Very common: diarrhea, nausea, reactions at the injection site. Common: insomnia, headache and dizziness, vomiting, stomach ache, abdominal discomfort, indigestion, bloating, constipation, flatulence, hypoaesthesia in the mouth, dry mouth, excessive secretion of sweat, erythema, arthralgia, osteo-muscular pain, chronic fatigue, malaise.Uncommon: allergic reactions (including urticaria, periocular swelling, shortness of breath, hypoxia). In addition, a myocardial infarction was observed (however, the preparation does not appear to be an independent risk factor for myocardial infarction in patients receiving G-CSF), hyperleukocytosis, vasovagal reactions (orthostatic hypotension, syncope), thrombocytopenia and paraesthesia.

Treatment with the product should be started and supervised by a doctor with experience in the field of oncology and / or hematology. Cell mobilization and apheresis procedures should be performed in cooperation with an oncological or hematological center with appropriate experience and the possibility of correct monitoring of hematopoietic progenitor cells.
Subcutaneously. The daily dose is 0.24 mg / kg, by injection for 6 hours to 11 hours before the start of apheresis, after a 4-day treatment with the introduction of G-CSF granulocytes. In clinical trials, plerixafor was usually administered for 2 to 4 (and up to 7) consecutive days. The dose should be calculated based on the patient's body weight measured within 1 week before the first dose of plerixafor. In clinical trials, the dose of plerixafor was calculated for patients weighing up to 175% of their body weight. No studies on dosing or treatment with plerixafor of patients weighing more than 175% of body weight have been performed. As higher body weight is accompanied by higher systemic exposure, daily doses of more than 40 mg should not be used. Recommended drugs in combination therapy: 10 μg / kg was administered in clinical trials. G-CSF once daily in the morning for 4 consecutive days prior to the first dose of plerixafor and every morning before apheresis).

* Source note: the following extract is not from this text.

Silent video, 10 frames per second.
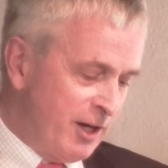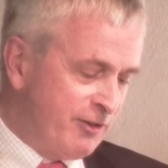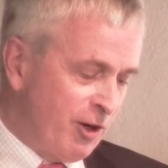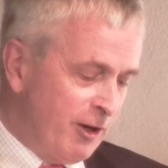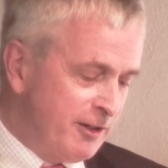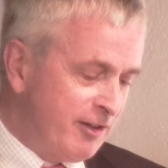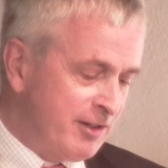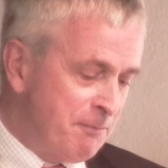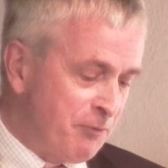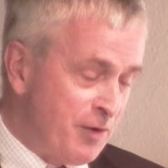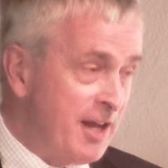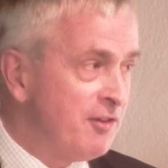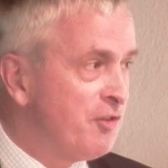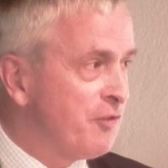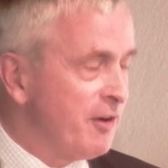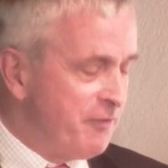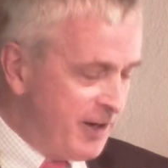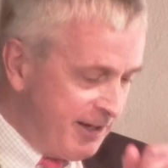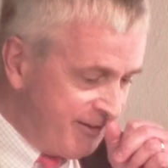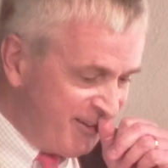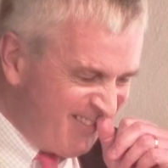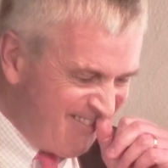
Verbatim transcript: I turned to some friends for advice.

In patients with a creatinine clearance of 20-50 ml / min, the dose of plerixafor should be reduced by one third to 0.16 mg / kg / day. There are incomplete clinical data on this dose modification. There are no dose recommendations for patients with creatinine clearance <20 ml / min and hemodialyzed patients. For patients with a creatinine clearance of <50 ml / min, do not exceed 27 mg of plerixafor / day. There is no need to modify the dosage in elderly patients with normal renal function.